(Stored items)
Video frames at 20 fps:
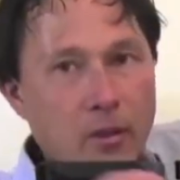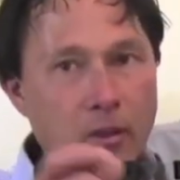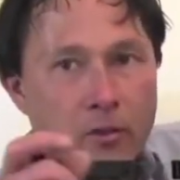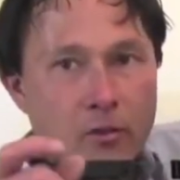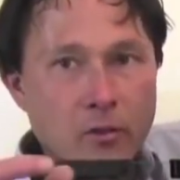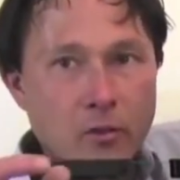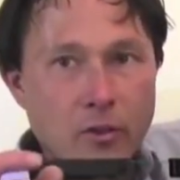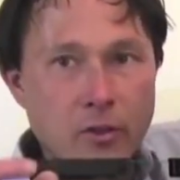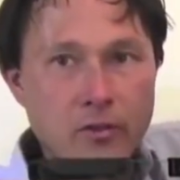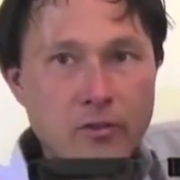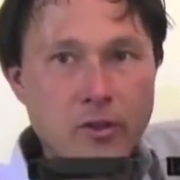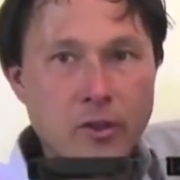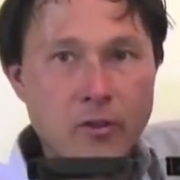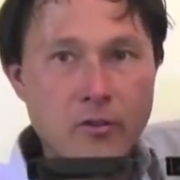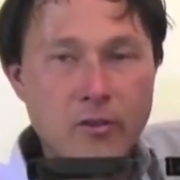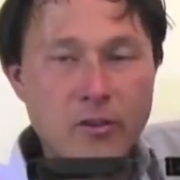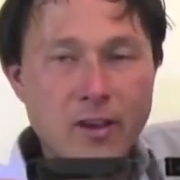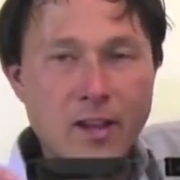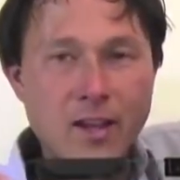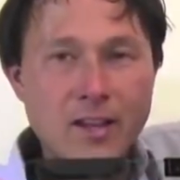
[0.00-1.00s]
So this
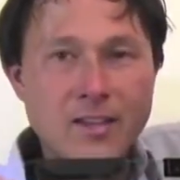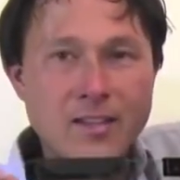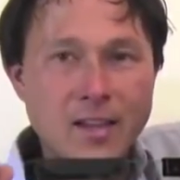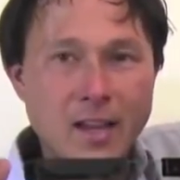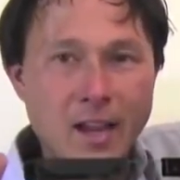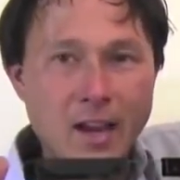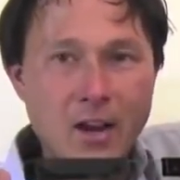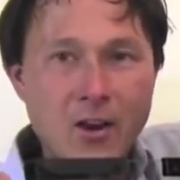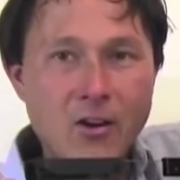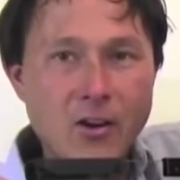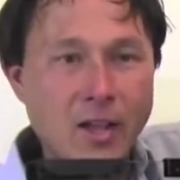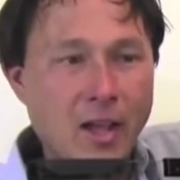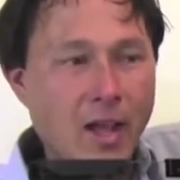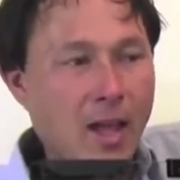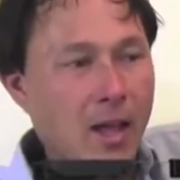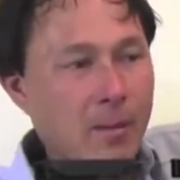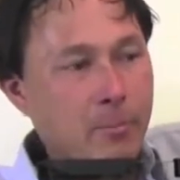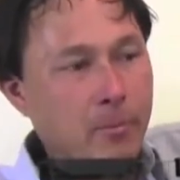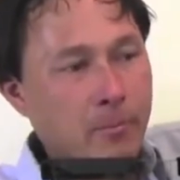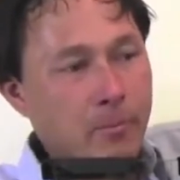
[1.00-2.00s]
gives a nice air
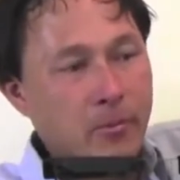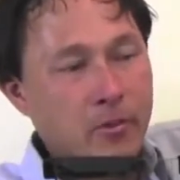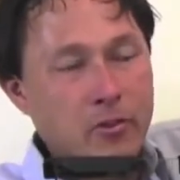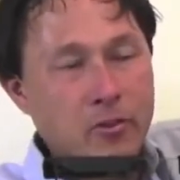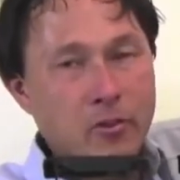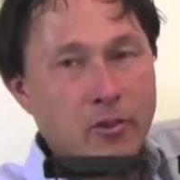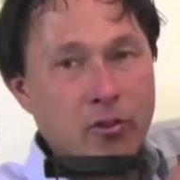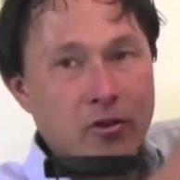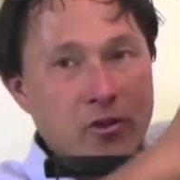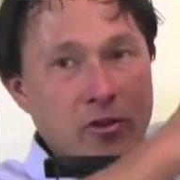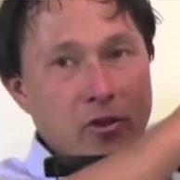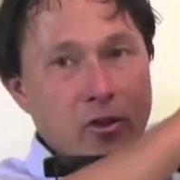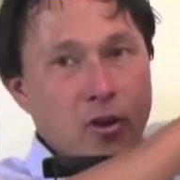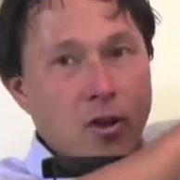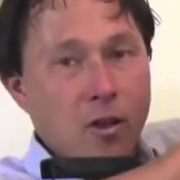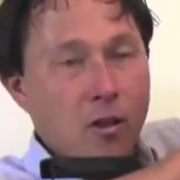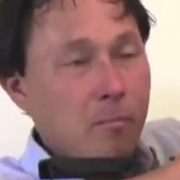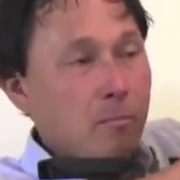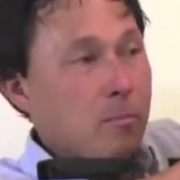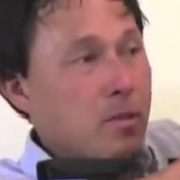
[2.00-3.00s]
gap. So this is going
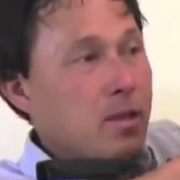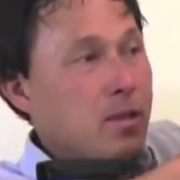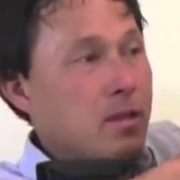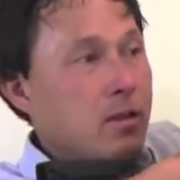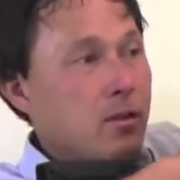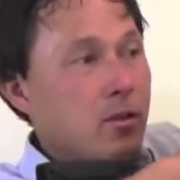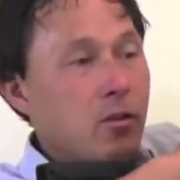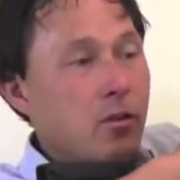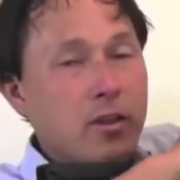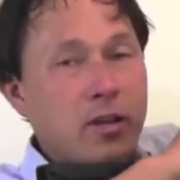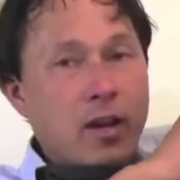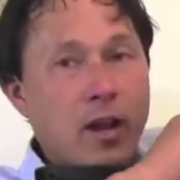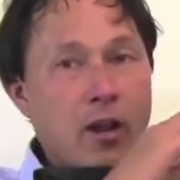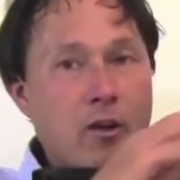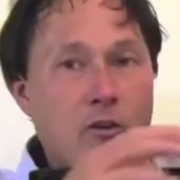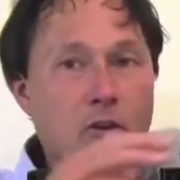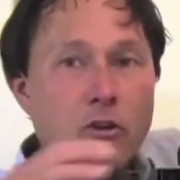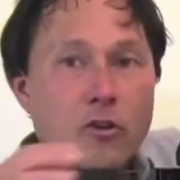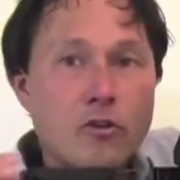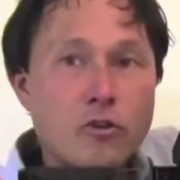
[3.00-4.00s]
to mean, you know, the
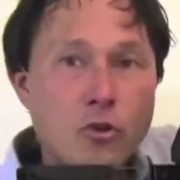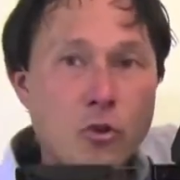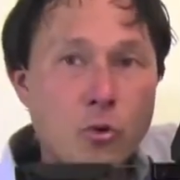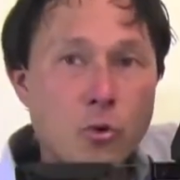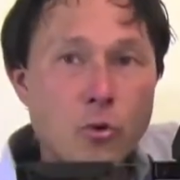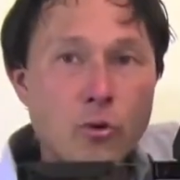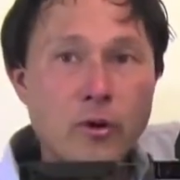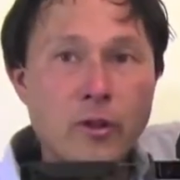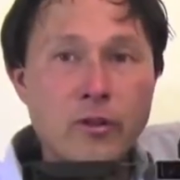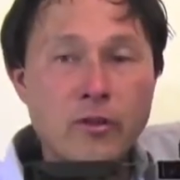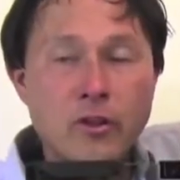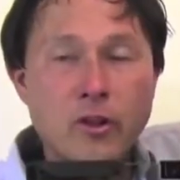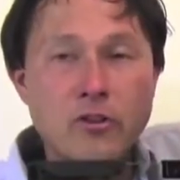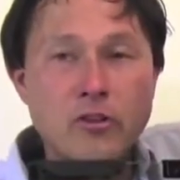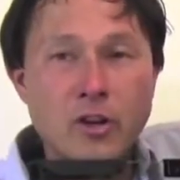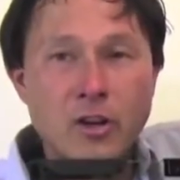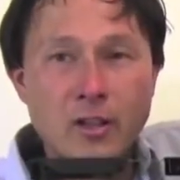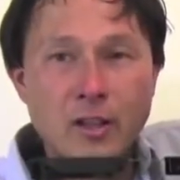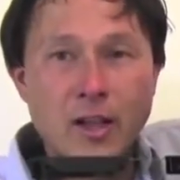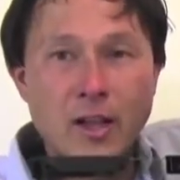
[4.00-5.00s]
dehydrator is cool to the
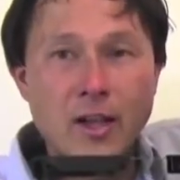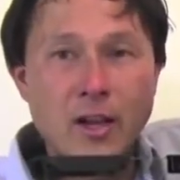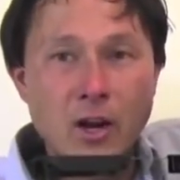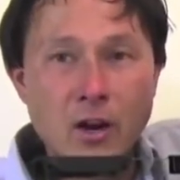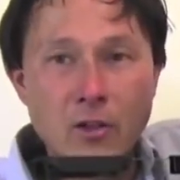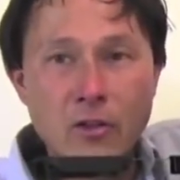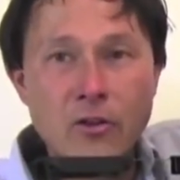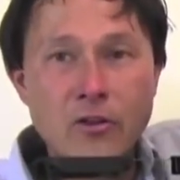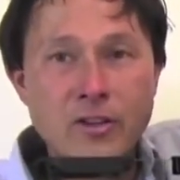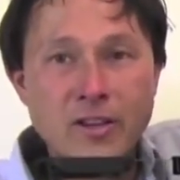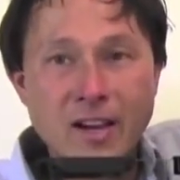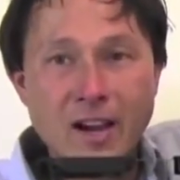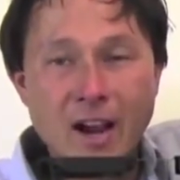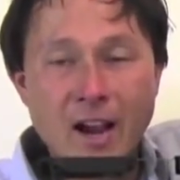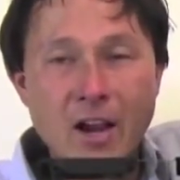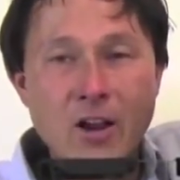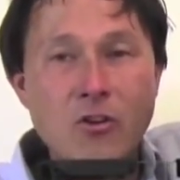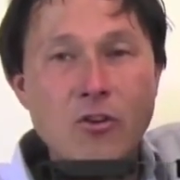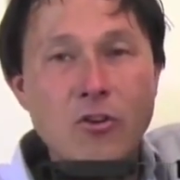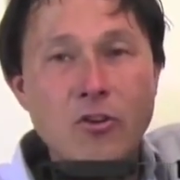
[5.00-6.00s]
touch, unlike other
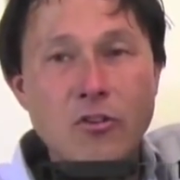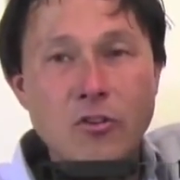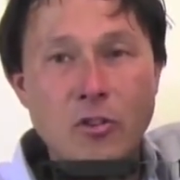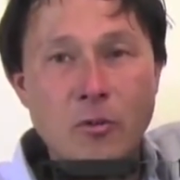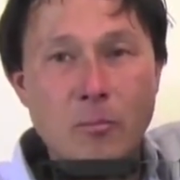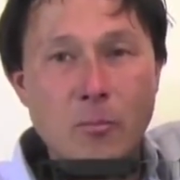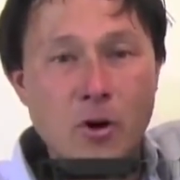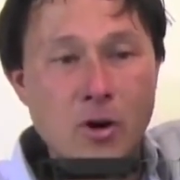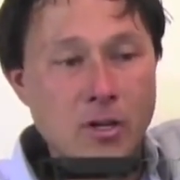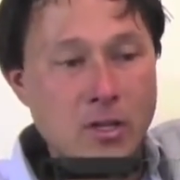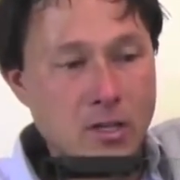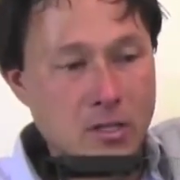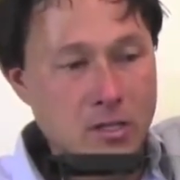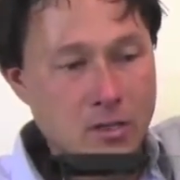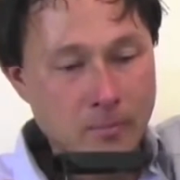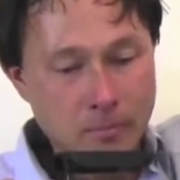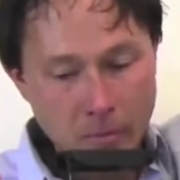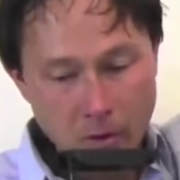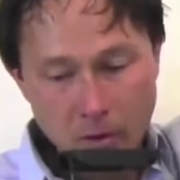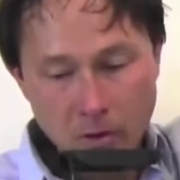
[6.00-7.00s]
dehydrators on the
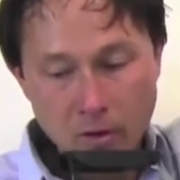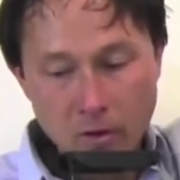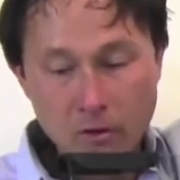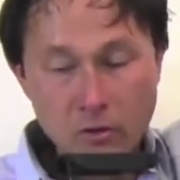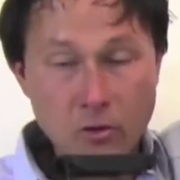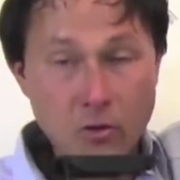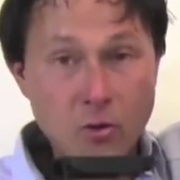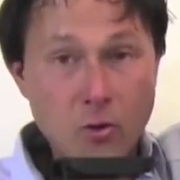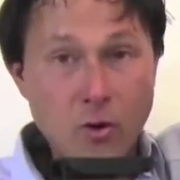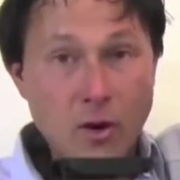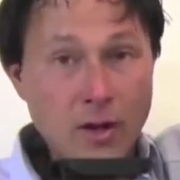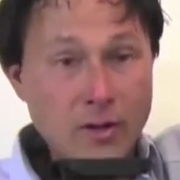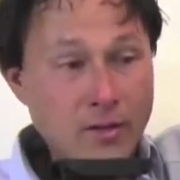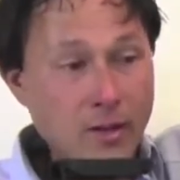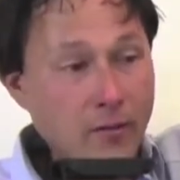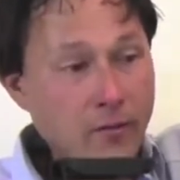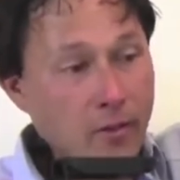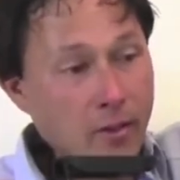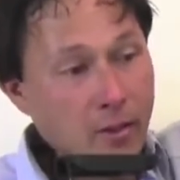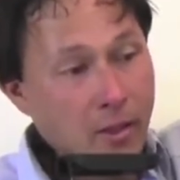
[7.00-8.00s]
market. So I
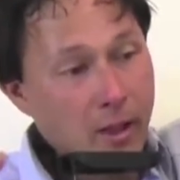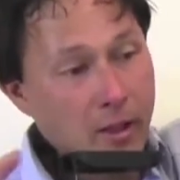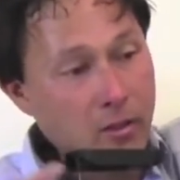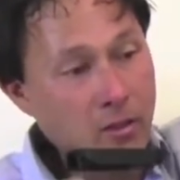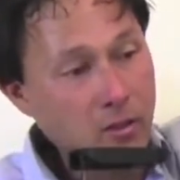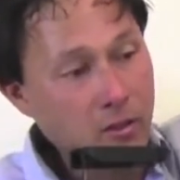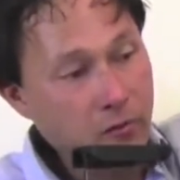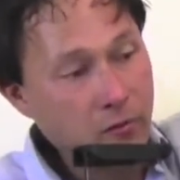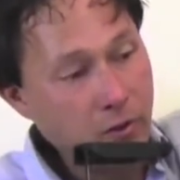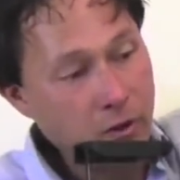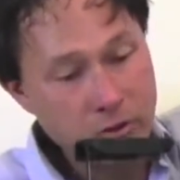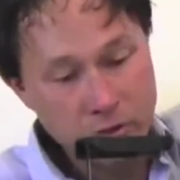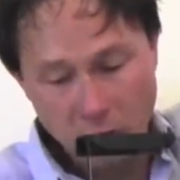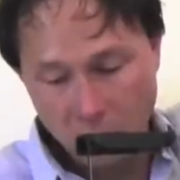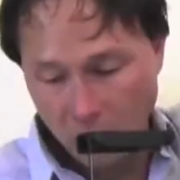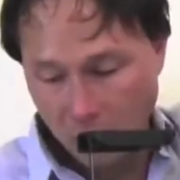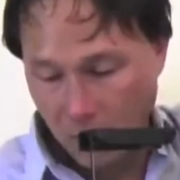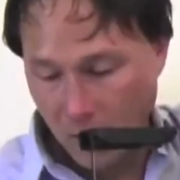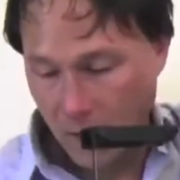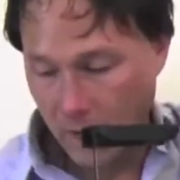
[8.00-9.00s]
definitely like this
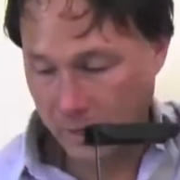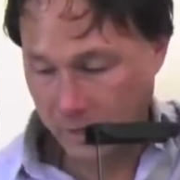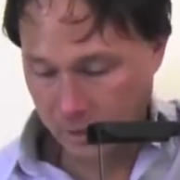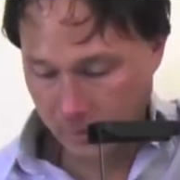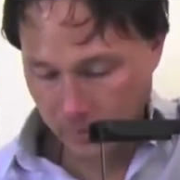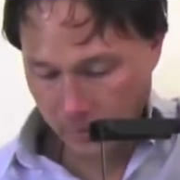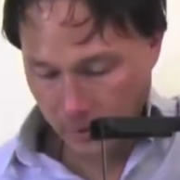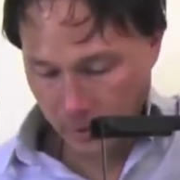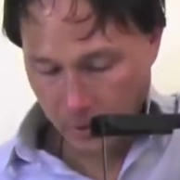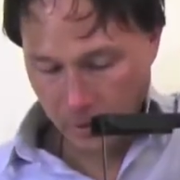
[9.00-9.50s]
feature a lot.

_Directions_
Pictures are not part of the copy. Output only the lines from the one with "[2.00-3.00s]" through the final line of the records, exactly as given.

_Exercise result_
[2.00-3.00s]
gap. So this is going
[3.00-4.00s]
to mean, you know, the
[4.00-5.00s]
dehydrator is cool to the
[5.00-6.00s]
touch, unlike other
[6.00-7.00s]
dehydrators on the
[7.00-8.00s]
market. So I
[8.00-9.00s]
definitely like this
[9.00-9.50s]
feature a lot.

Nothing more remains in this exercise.